TASK GOAL:
What is needed is an exact transcription of every entry below, with the pictures left out.

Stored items
※ ※ ※

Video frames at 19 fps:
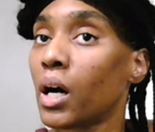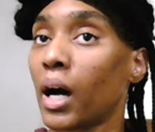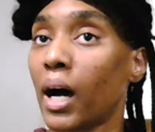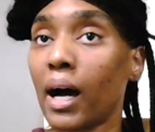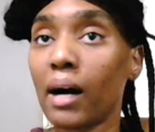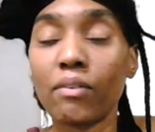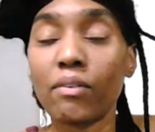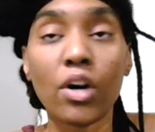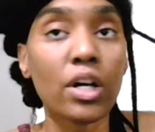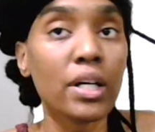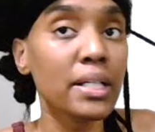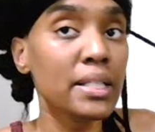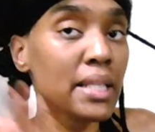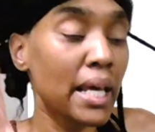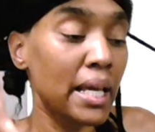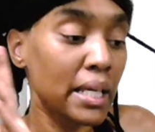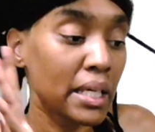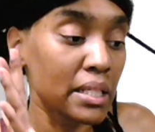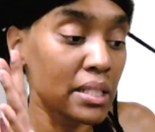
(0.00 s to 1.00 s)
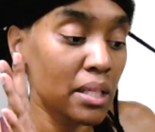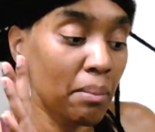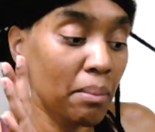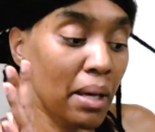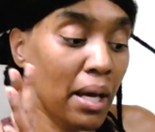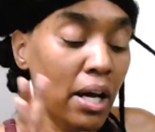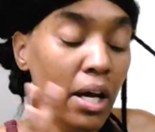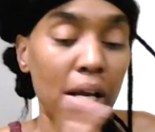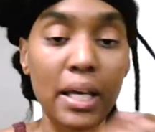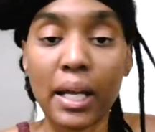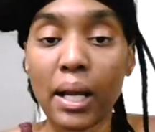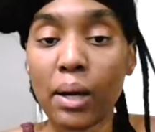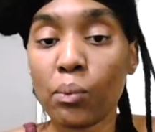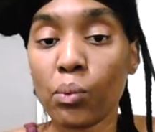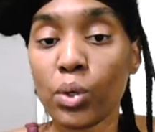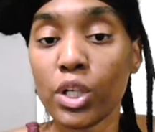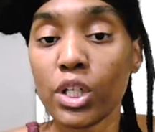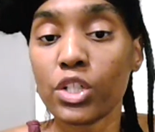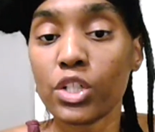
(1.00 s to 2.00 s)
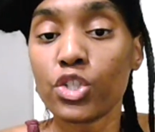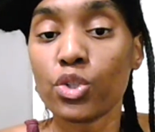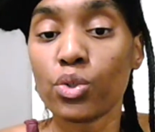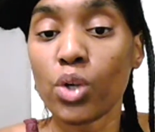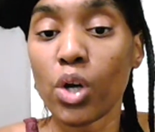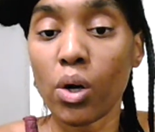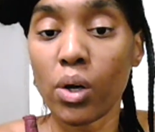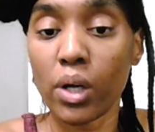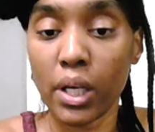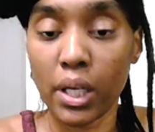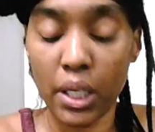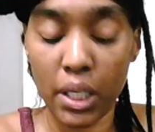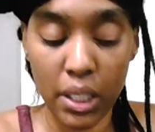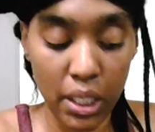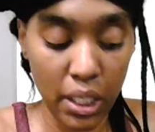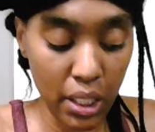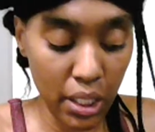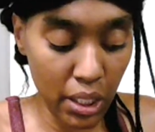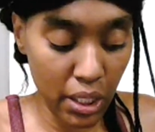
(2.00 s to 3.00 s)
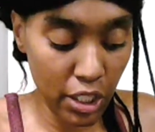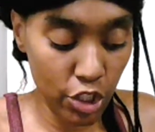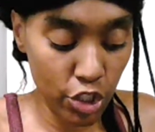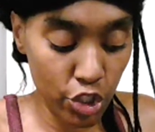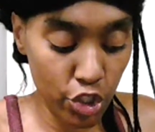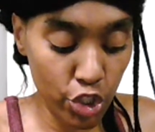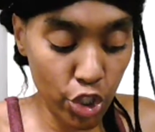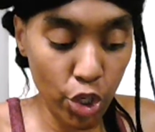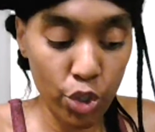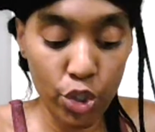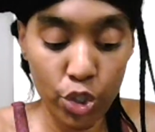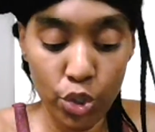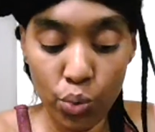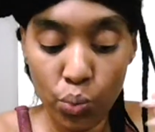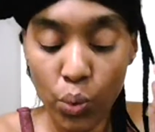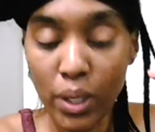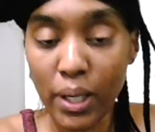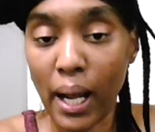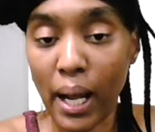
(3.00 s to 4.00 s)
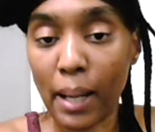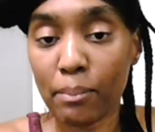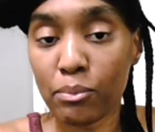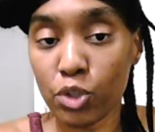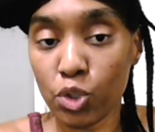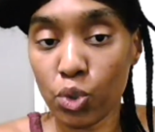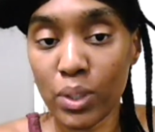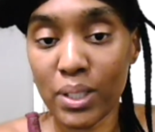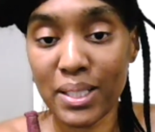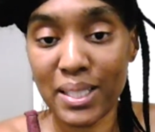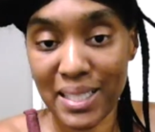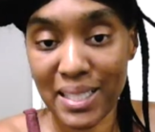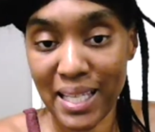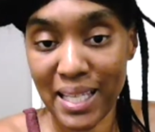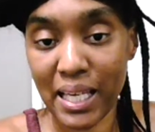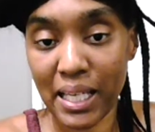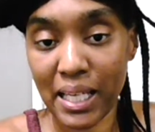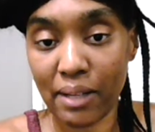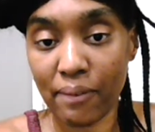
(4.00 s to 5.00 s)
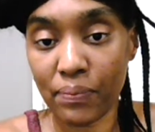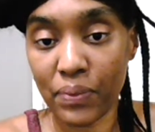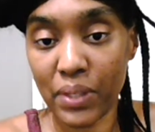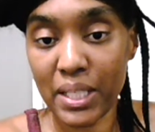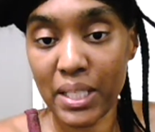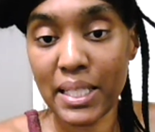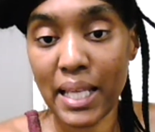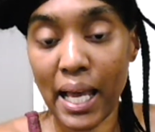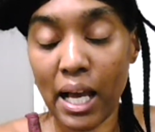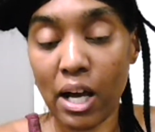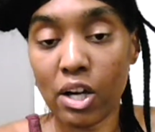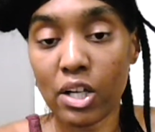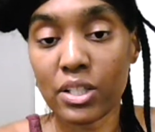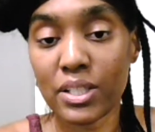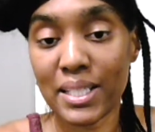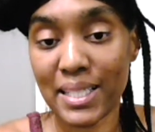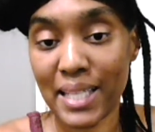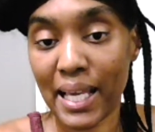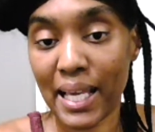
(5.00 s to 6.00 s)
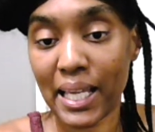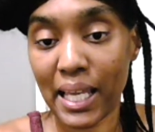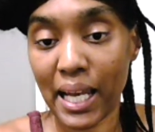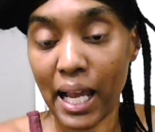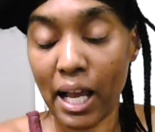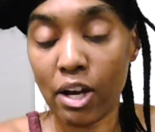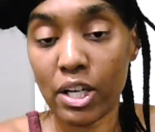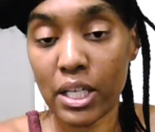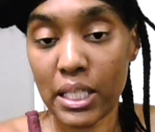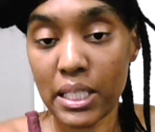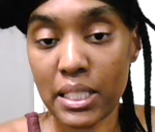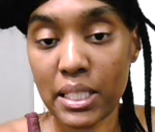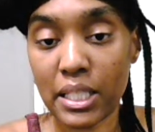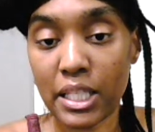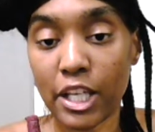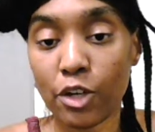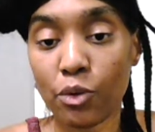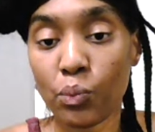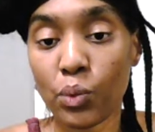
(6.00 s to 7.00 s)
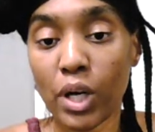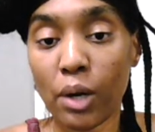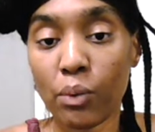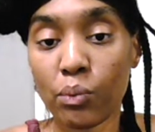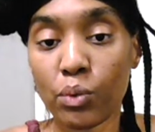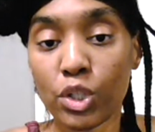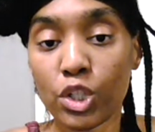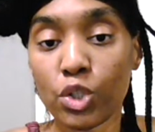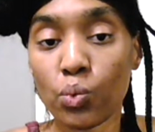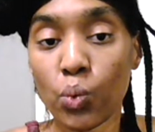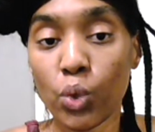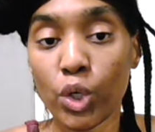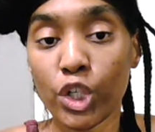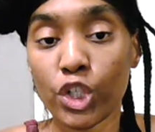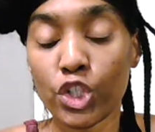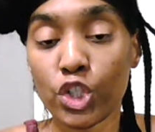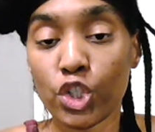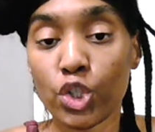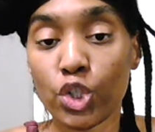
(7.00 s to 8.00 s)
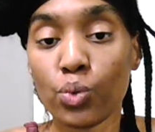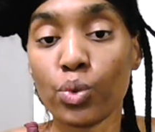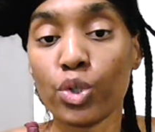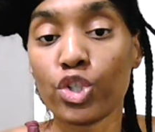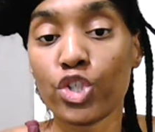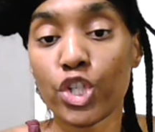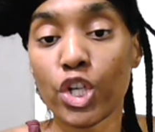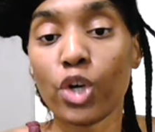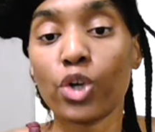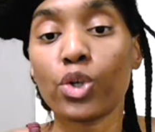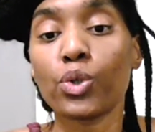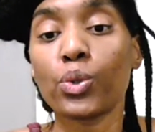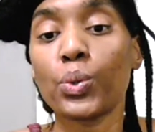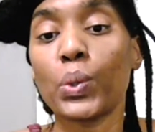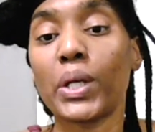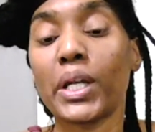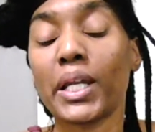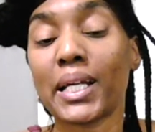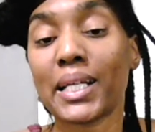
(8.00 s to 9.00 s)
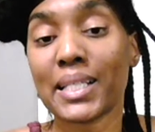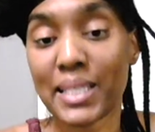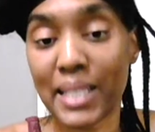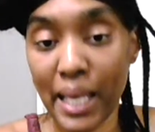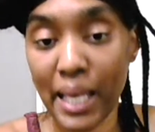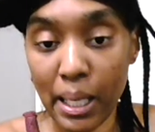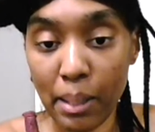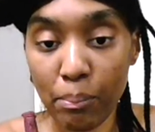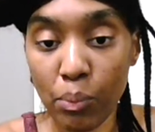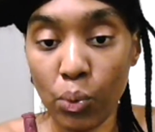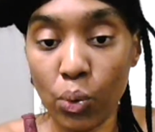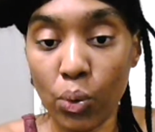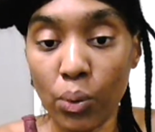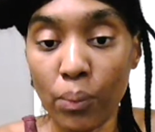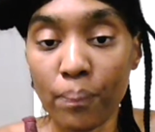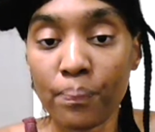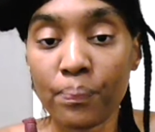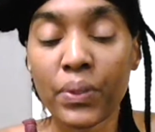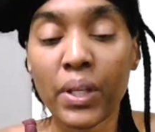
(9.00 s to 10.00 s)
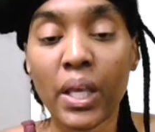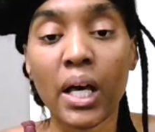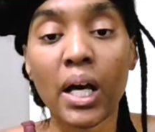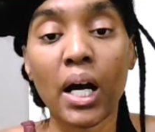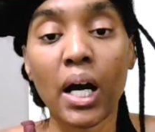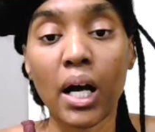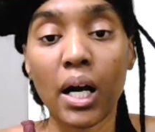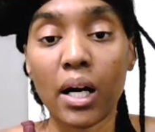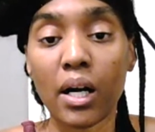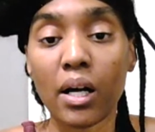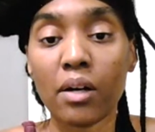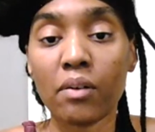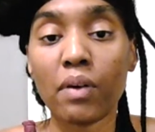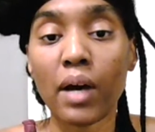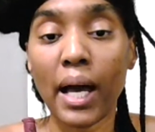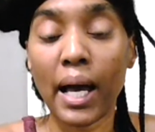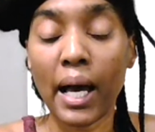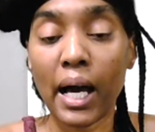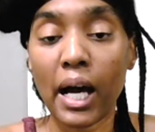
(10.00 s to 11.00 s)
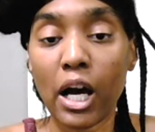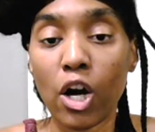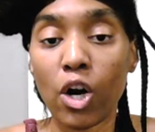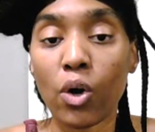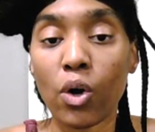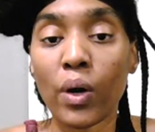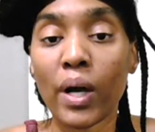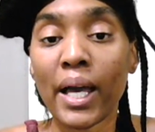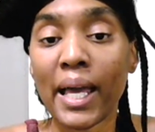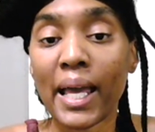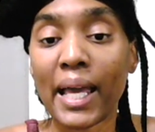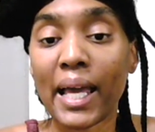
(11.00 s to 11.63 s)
I've already taken some out, and I want to go ahead and show you what I'm doing to take this out and to take it out easily. And what I really wanted to do was show you an example of how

※ ※ ※

EXERCISE RESULT:
Video frames at 19 fps:
(0.00 s to 1.00 s)
(1.00 s to 2.00 s)
(2.00 s to 3.00 s)
(3.00 s to 4.00 s)
(4.00 s to 5.00 s)
(5.00 s to 6.00 s)
(6.00 s to 7.00 s)
(7.00 s to 8.00 s)
(8.00 s to 9.00 s)
(9.00 s to 10.00 s)
(10.00 s to 11.00 s)
(11.00 s to 11.63 s)
I've already taken some out, and I want to go ahead and show you what I'm doing to take this out and to take it out easily. And what I really wanted to do was show you an example of how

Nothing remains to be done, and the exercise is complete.